* _PROBLEM TO SOLVE_: Using the records below, write out only the lines from the line containing "Silent video, 20 frames per second." up to and including the line containing "[3.60-3.90s]", exactly, with no pictures.

RECORD SET: Begin

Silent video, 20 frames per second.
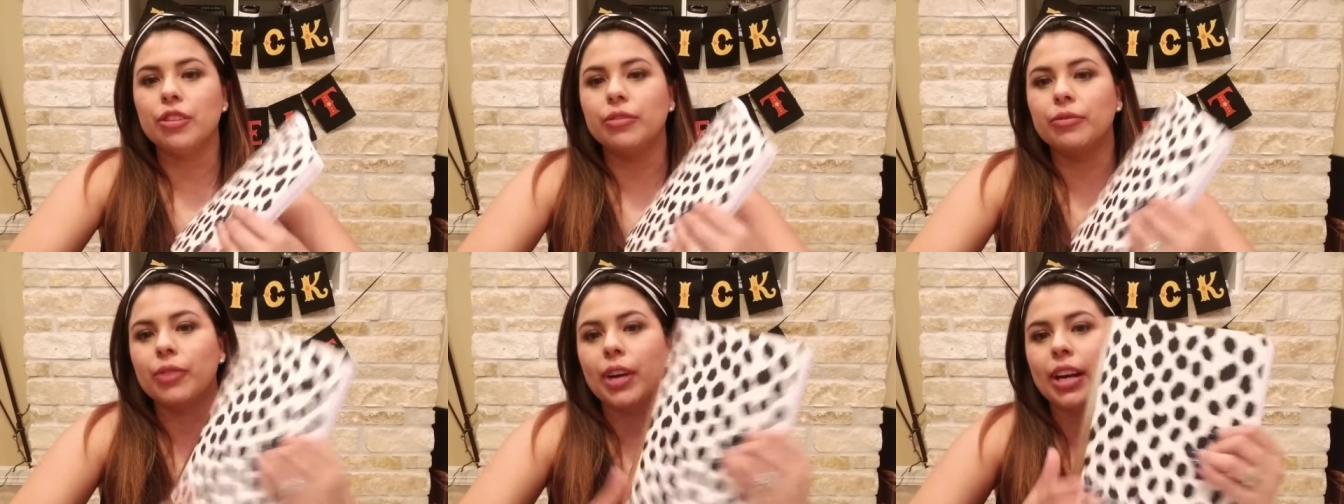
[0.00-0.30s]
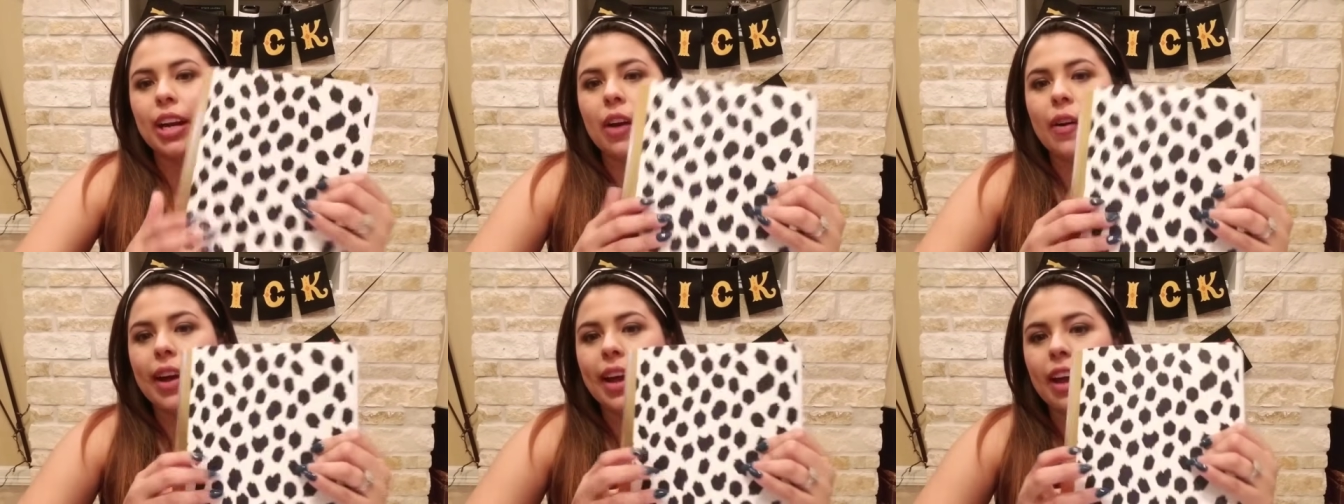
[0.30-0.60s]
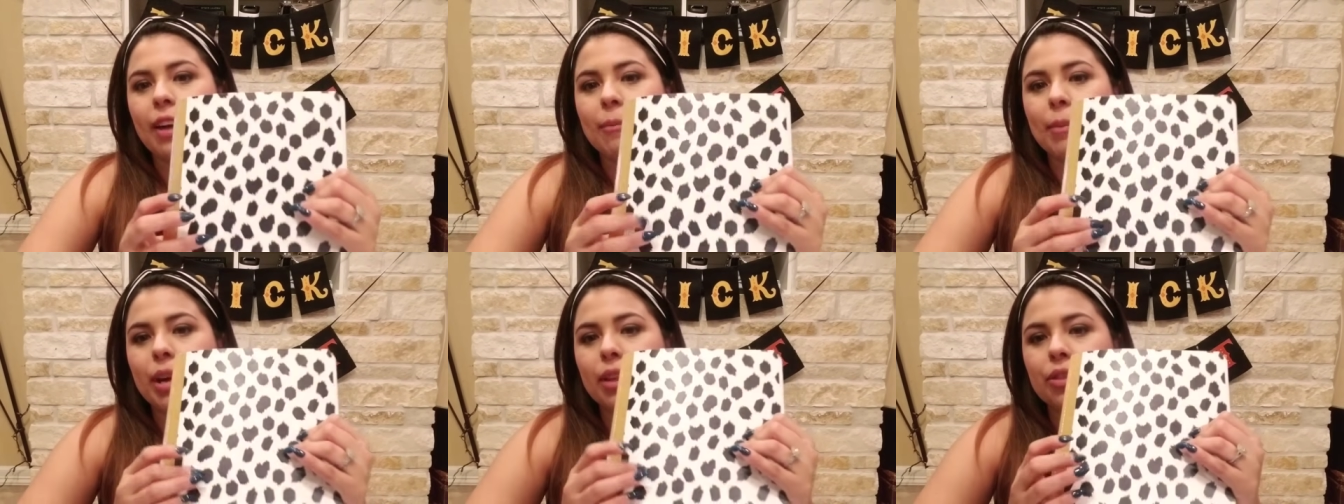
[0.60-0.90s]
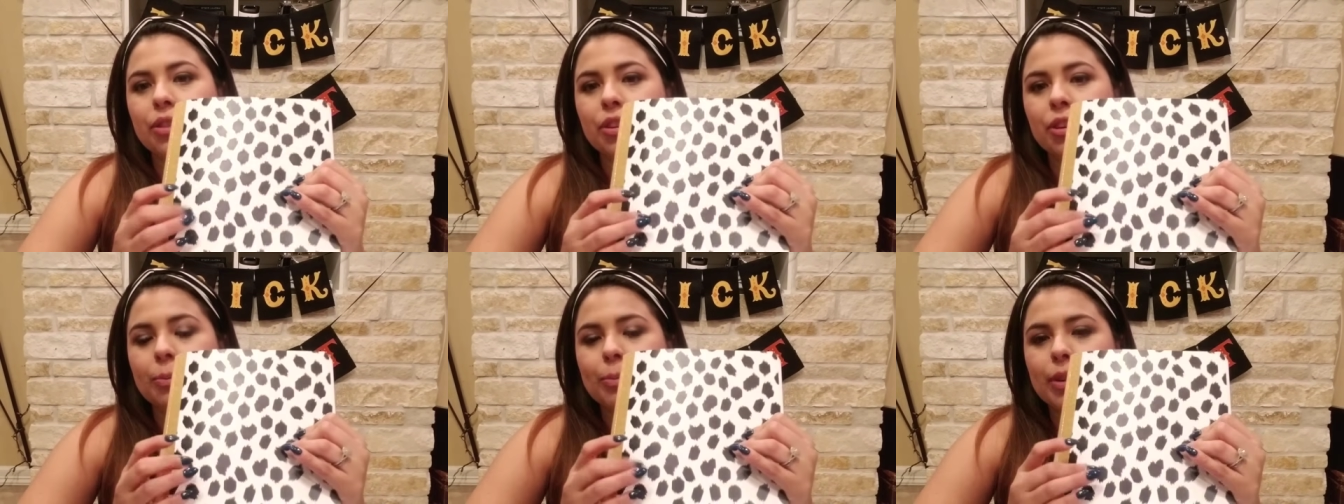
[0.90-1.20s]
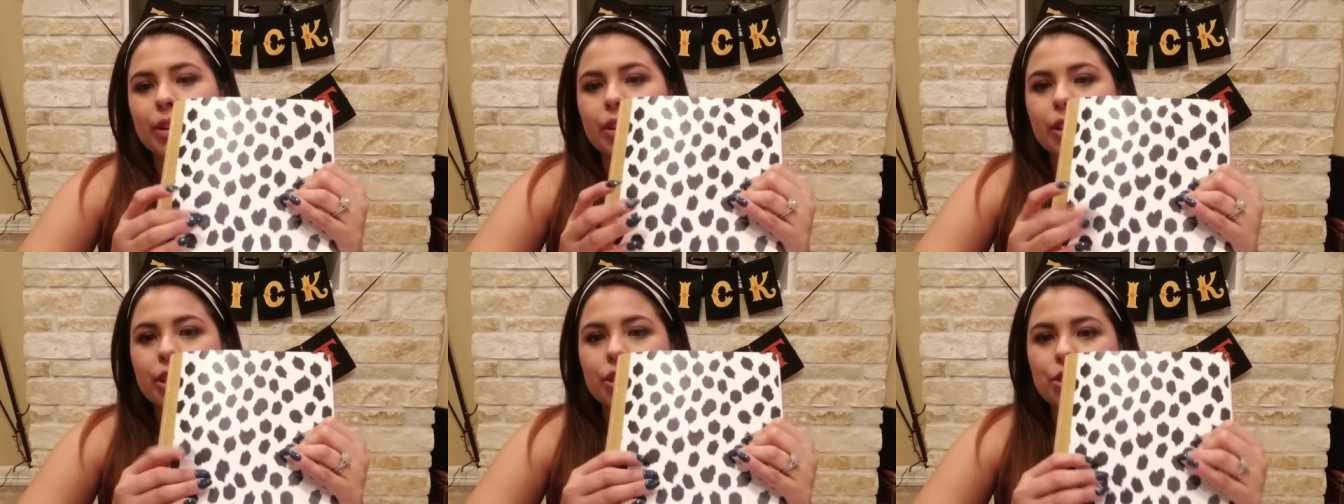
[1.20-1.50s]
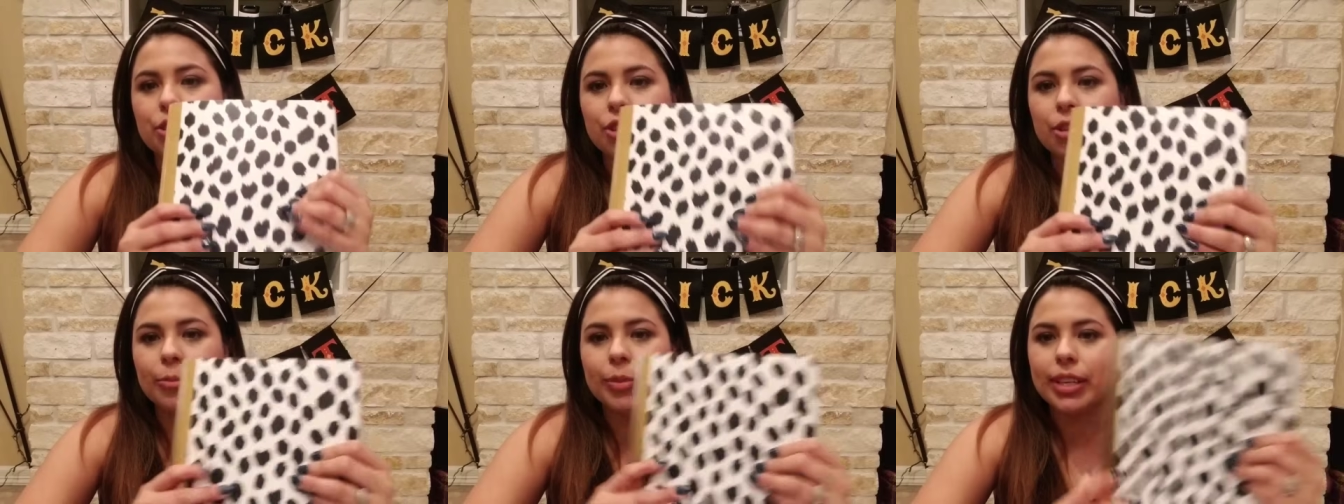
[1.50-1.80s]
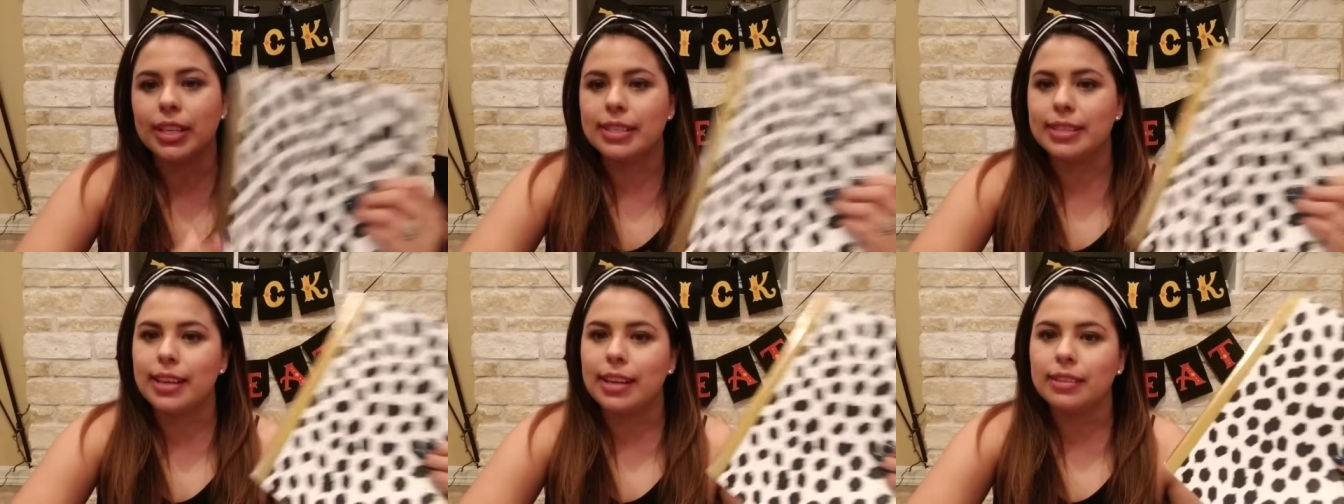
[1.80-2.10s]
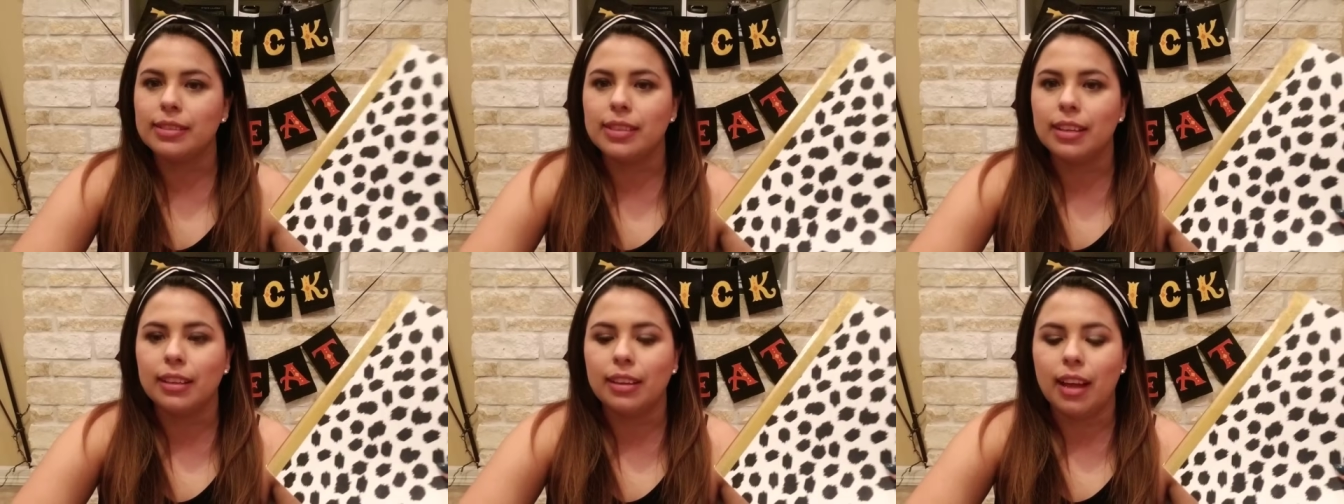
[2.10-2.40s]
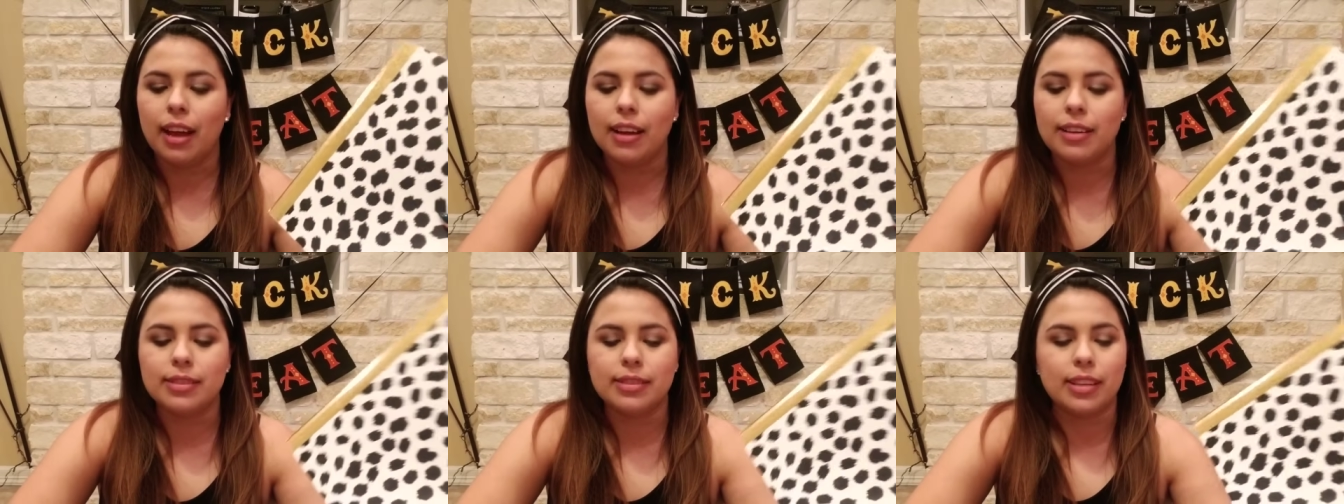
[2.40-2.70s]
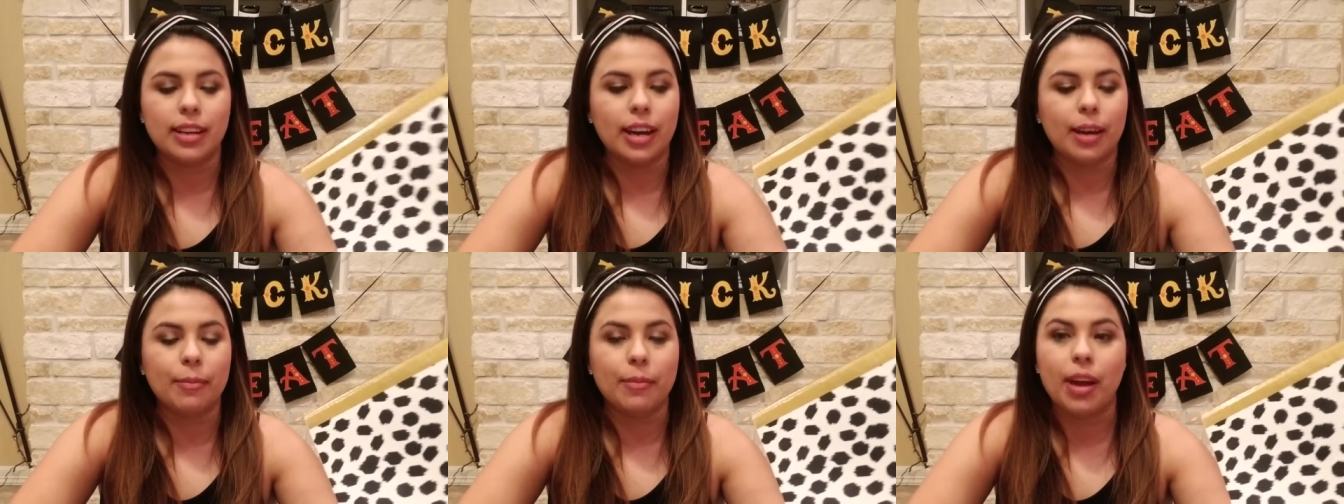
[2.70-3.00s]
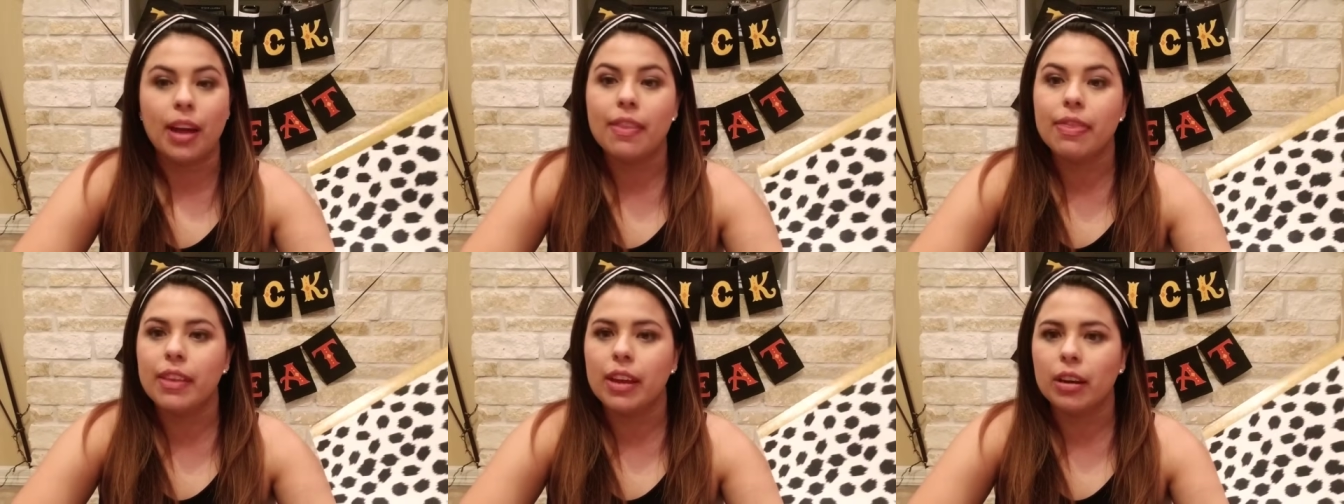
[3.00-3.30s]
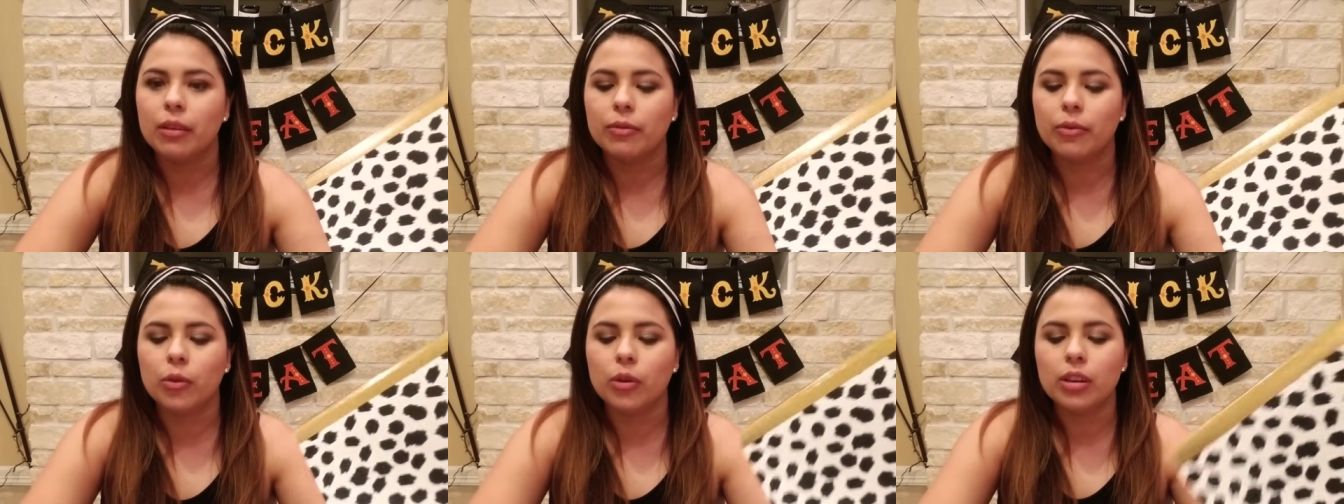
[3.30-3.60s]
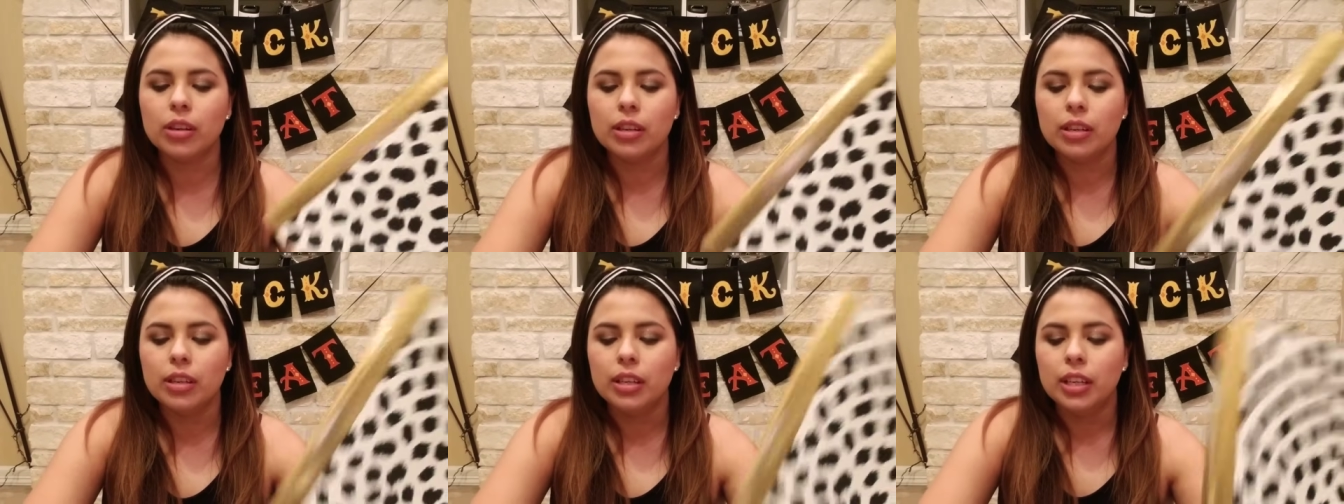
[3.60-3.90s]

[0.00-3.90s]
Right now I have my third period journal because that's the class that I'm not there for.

RECORD SET: End
RECORD SET: Begin

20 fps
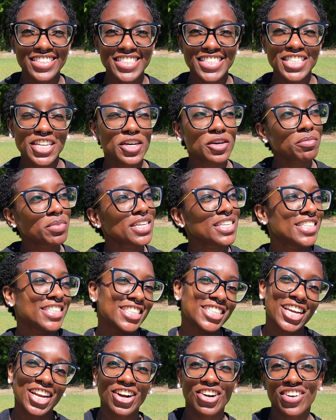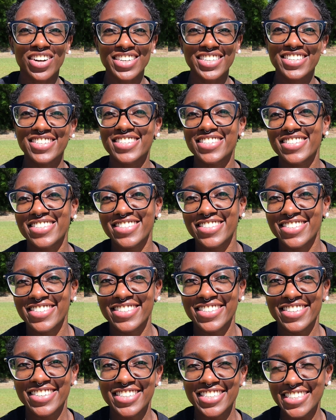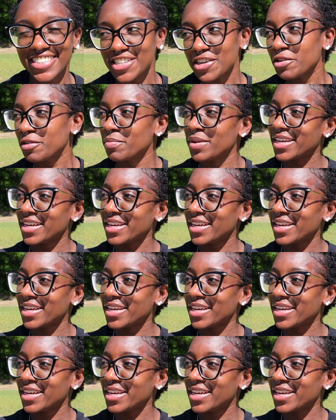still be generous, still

RECORD SET: End

* _YOUR RESPONSE_:
Silent video, 20 frames per second.
[0.00-0.30s]
[0.30-0.60s]
[0.60-0.90s]
[0.90-1.20s]
[1.20-1.50s]
[1.50-1.80s]
[1.80-2.10s]
[2.10-2.40s]
[2.40-2.70s]
[2.70-3.00s]
[3.00-3.30s]
[3.30-3.60s]
[3.60-3.90s]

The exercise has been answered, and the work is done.